Thirty-five patients were randomized to receive risdiplam for at least one year, and 30 of them had their motor function evaluated using the Motor Function Measure (MFM)-32 – a validated scale to assess motor function in neuromuscular diseases.
After one year of treatment, 19 patients (63.3%) showed motor improvements, including 13 out of 17 (76.5%) younger than 12, and 6 out of 13 (46.2%) 12 or older.
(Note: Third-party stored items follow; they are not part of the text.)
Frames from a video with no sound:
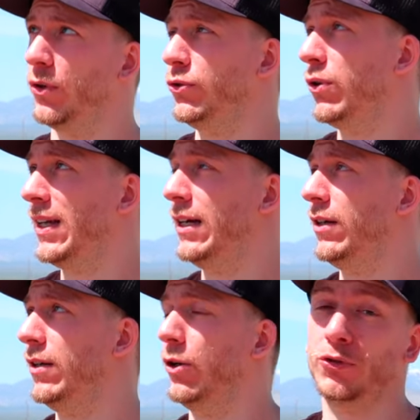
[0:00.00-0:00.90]
on, your,
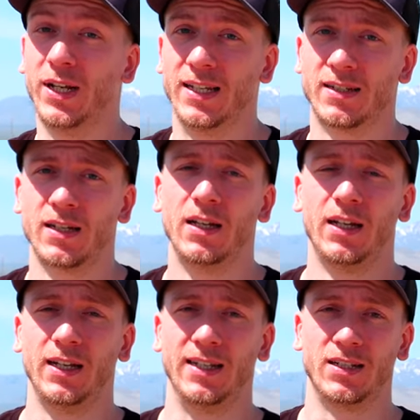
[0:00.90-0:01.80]
uh, on your lens
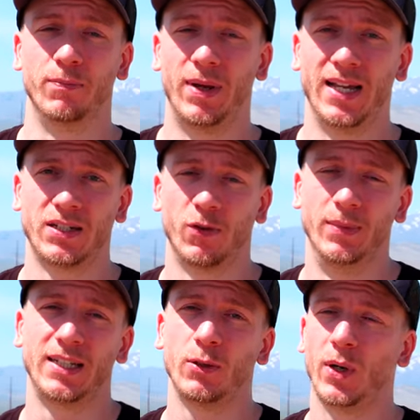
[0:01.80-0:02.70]
is the best for
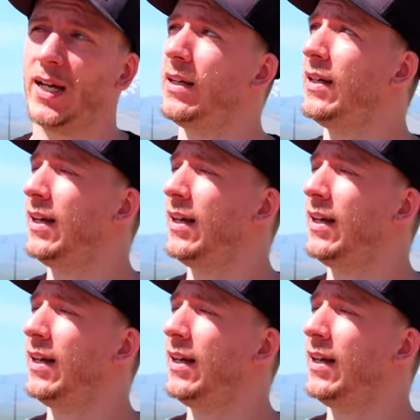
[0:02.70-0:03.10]
Milky Way.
Six patients (11.8%) had at least one serious adverse event – such as respiratory tract infection, nausea, or vomiting – but they were reported to be unrelated to treatment and resolved.
No patient had stop therapy due to treatment-related adverse events in both studies.
“The emerging results from FIREFISH and SUNFISH trials support the broad clinical benefit of a systemic oral treatment for SMA patients,” Stuart W. Peltz, Ph.D., CEO of PTC Therapeutics, said in a press release.
“Patients with Type 2 and 3 SMA typically decline over the course of a year and the increase in motor function by over 3 points in SUNFISH when compared to natural history is exceptionally encouraging,” said Peltz. “We are excited by the gains in developmental motor milestones exhibited by Type 1 babies in FIREFISH. The observation of six babies sitting to date in a dose finding study is remarkable. SMA is a systemic disease, and risdiplam which is an oral treatment that reaches all affected organs has the potential to be a best-in-class therapy.”
Participants of the first part of the FIREFISH and SUNFISH studies are expected to continue treatment in an open-label extension study. Up to 40 babies with type 1 SMA are currently being recruited for the second part of FIREFISH, while 168 patients with SMA type 2 have already been enrolled for the second part of SUNFISH.